Collected data entries
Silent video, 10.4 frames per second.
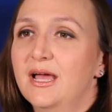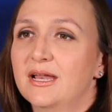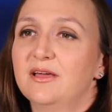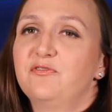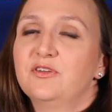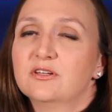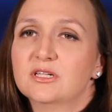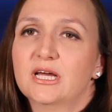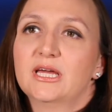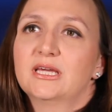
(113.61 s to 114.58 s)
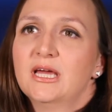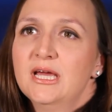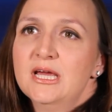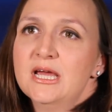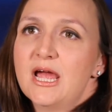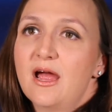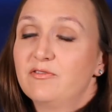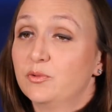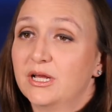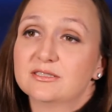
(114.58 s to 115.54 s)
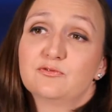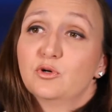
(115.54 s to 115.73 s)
and I feel like everyone has a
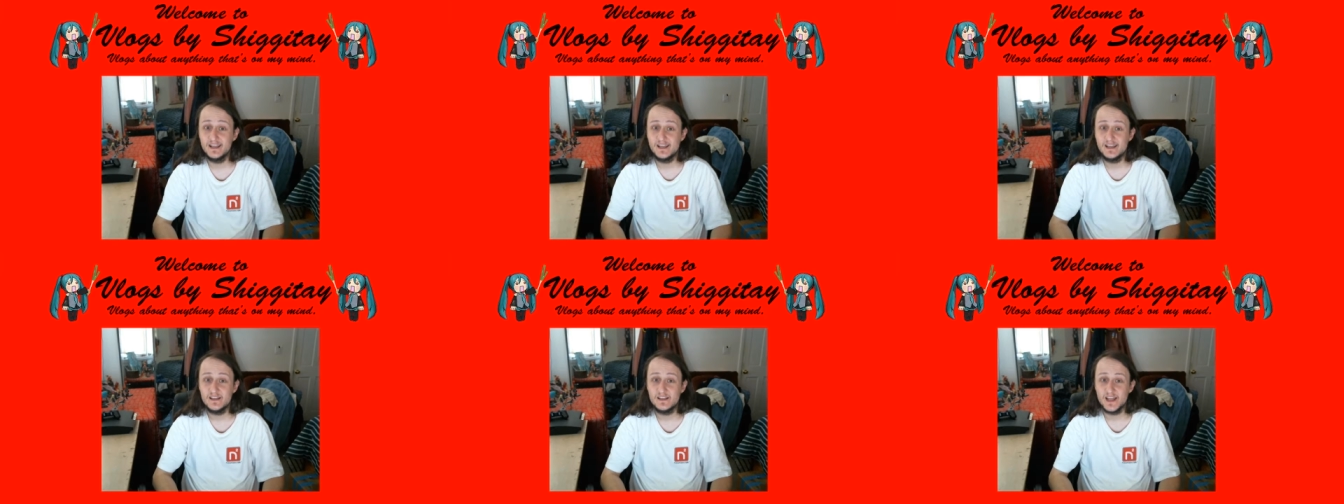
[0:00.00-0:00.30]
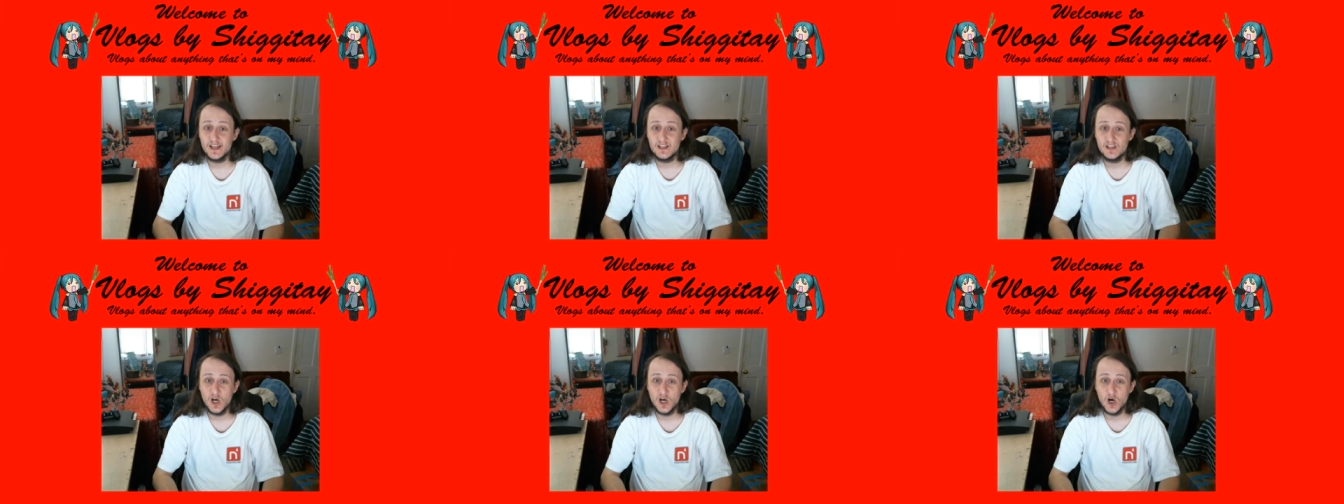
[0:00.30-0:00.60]
they
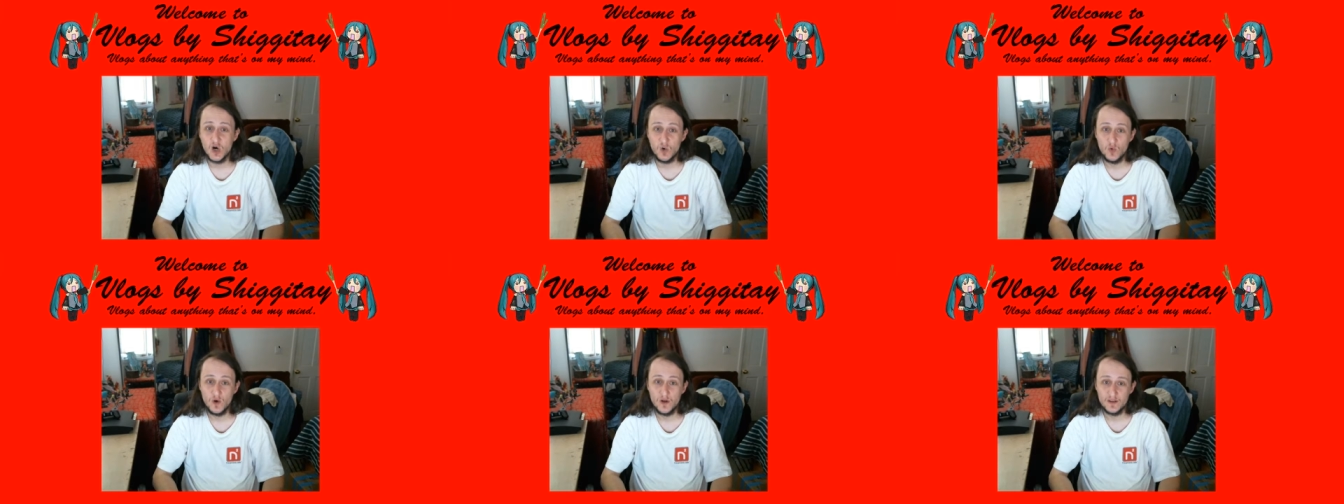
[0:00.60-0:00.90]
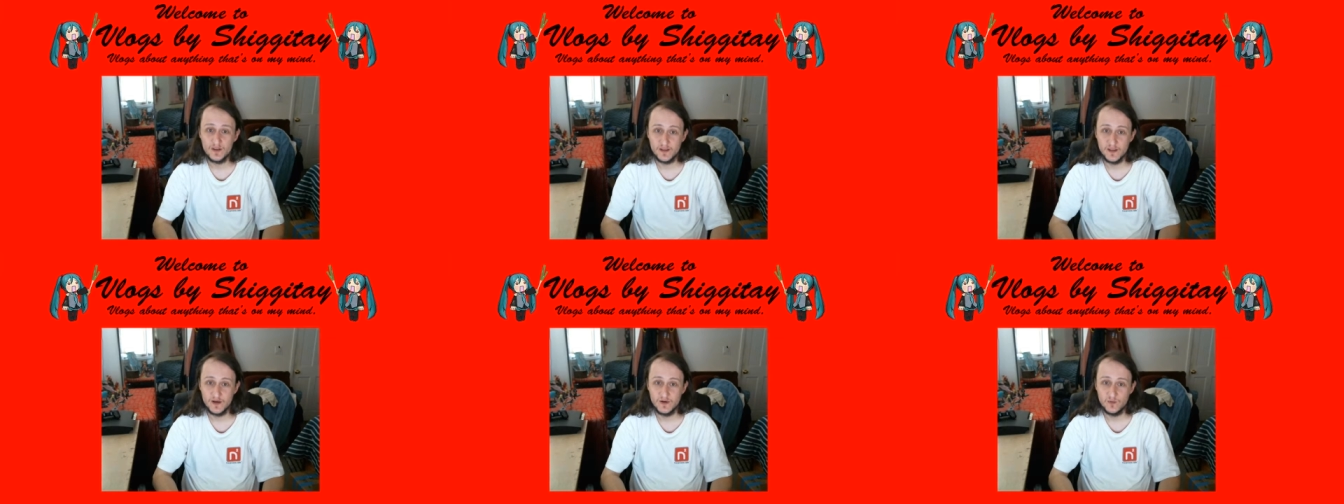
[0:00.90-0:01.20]
know
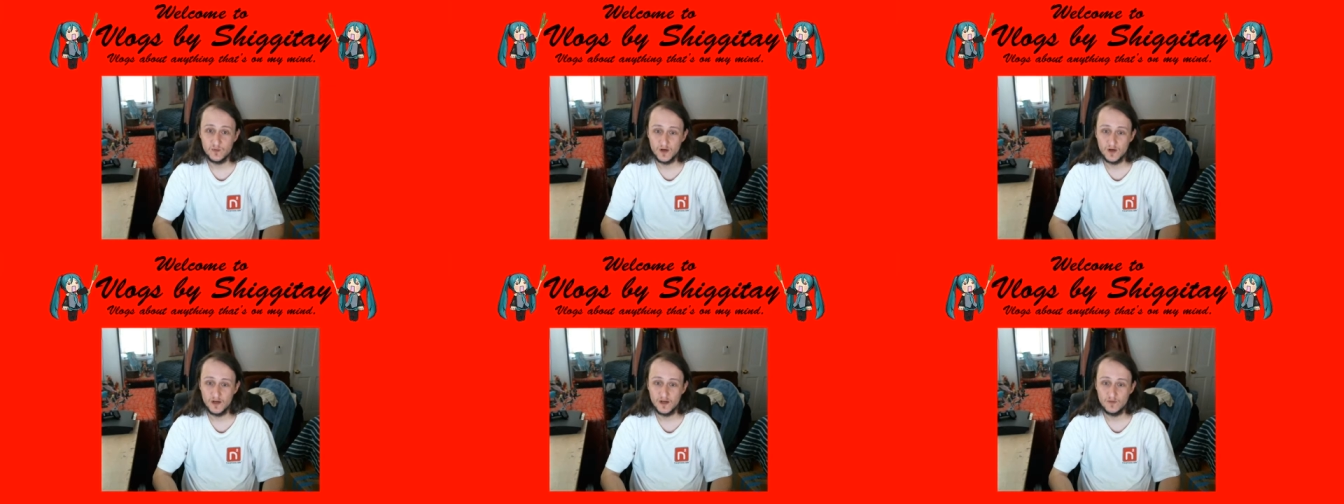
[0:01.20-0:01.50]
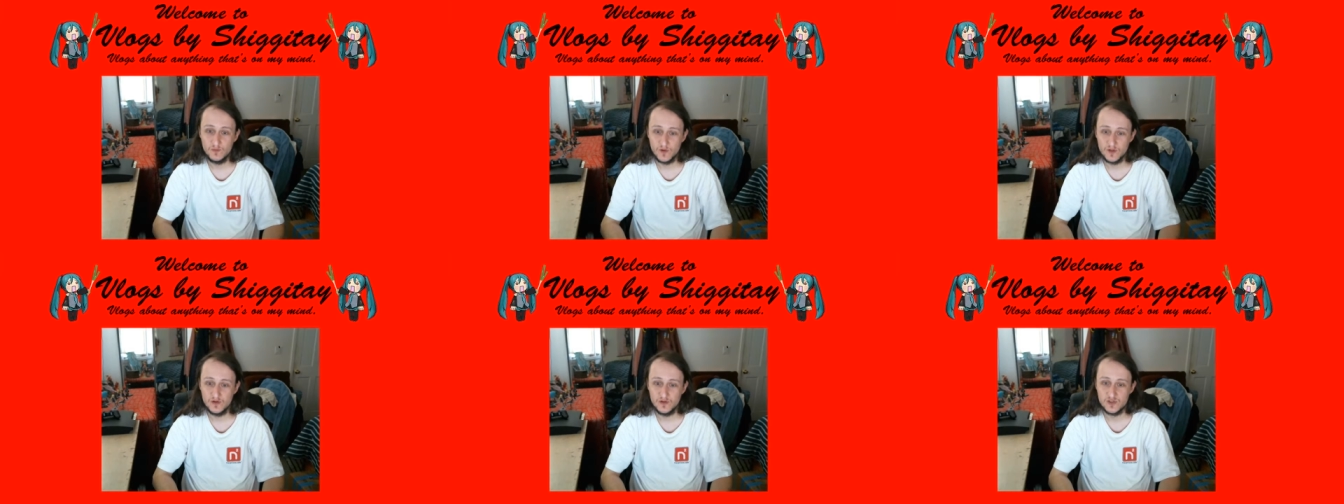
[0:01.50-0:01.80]

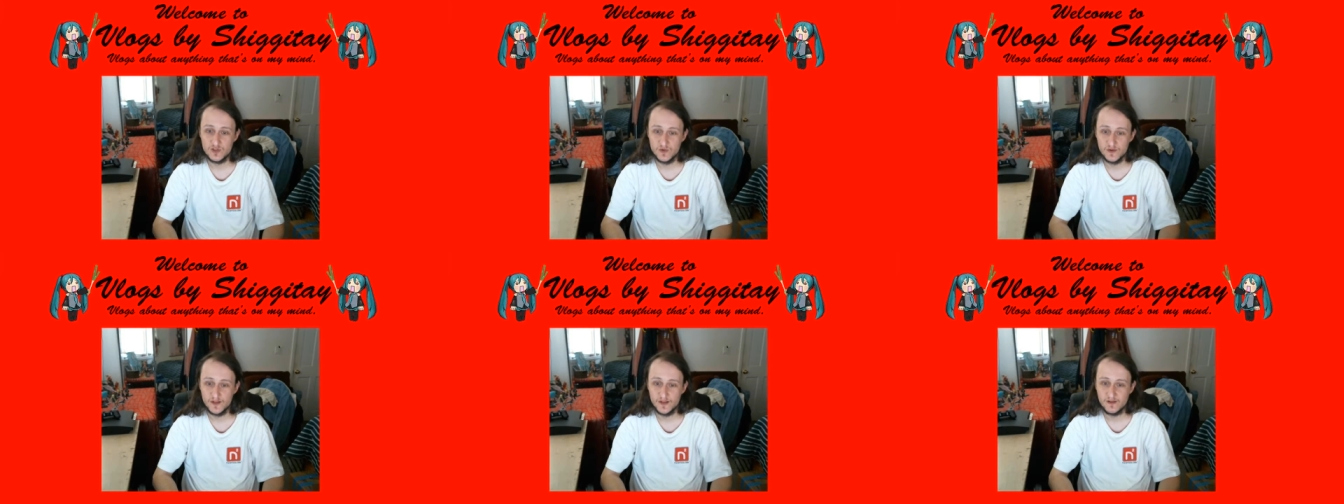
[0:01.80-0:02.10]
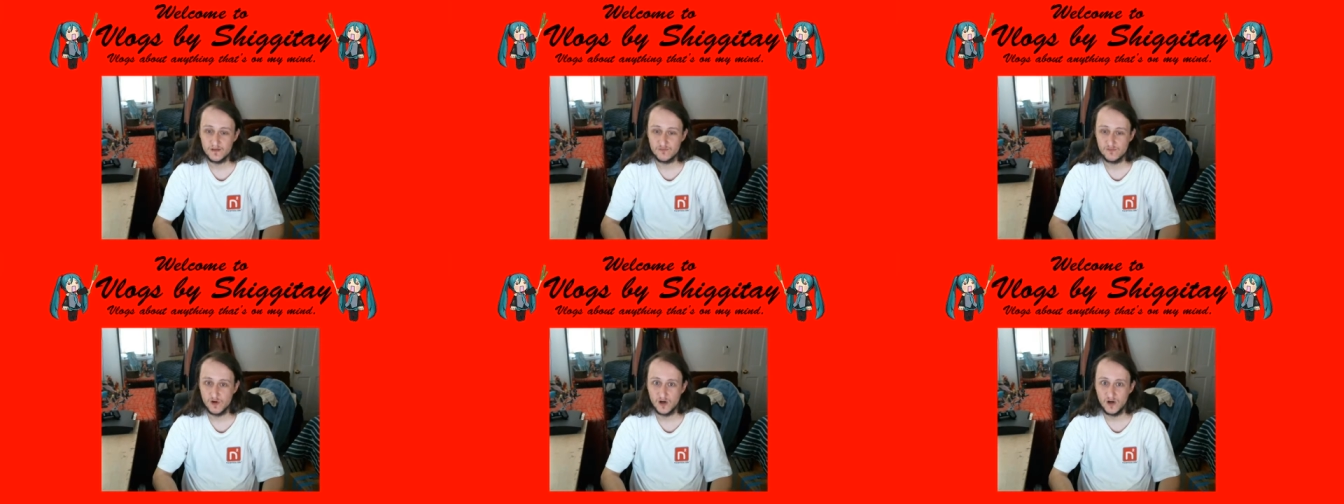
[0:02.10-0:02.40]
what you're doing is
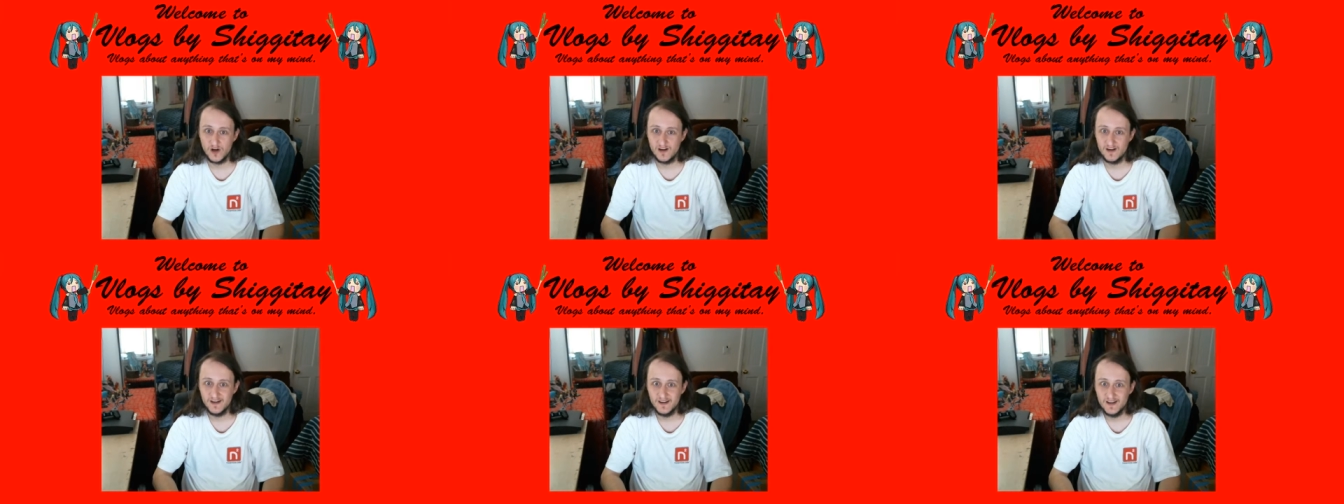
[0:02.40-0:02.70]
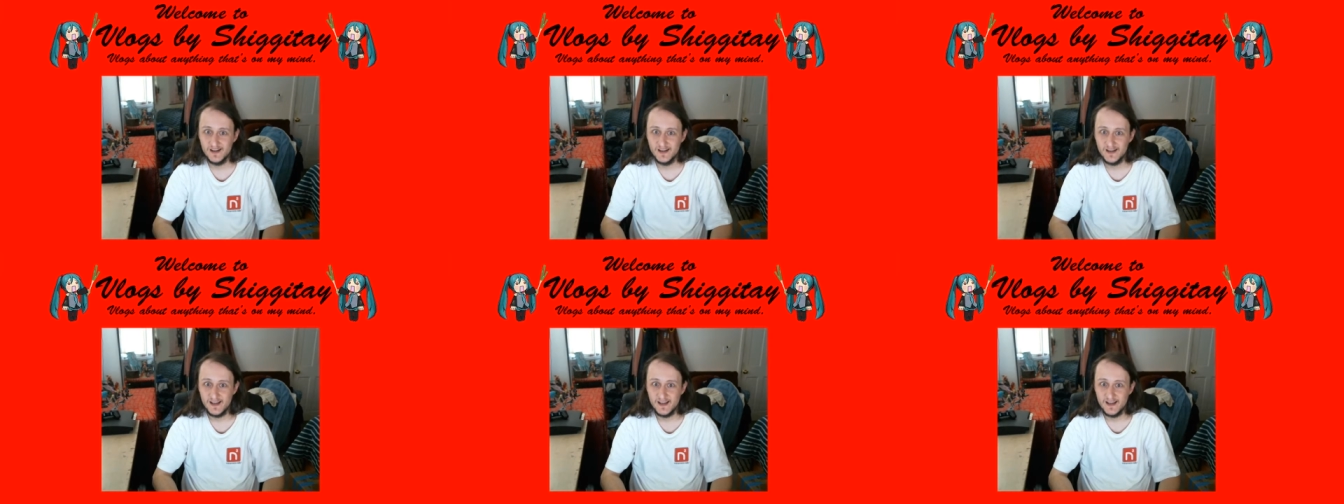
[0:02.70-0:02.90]
wrong,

> **Work to complete**:
Reproduce the lines from the line with "[0:01.50-0:01.80]" through the last line of the entries exactly, including both ends and excluding pictures.

> **Task answer**:
[0:01.50-0:01.80]

[0:01.80-0:02.10]
[0:02.10-0:02.40]
what you're doing is
[0:02.40-0:02.70]
[0:02.70-0:02.90]
wrong,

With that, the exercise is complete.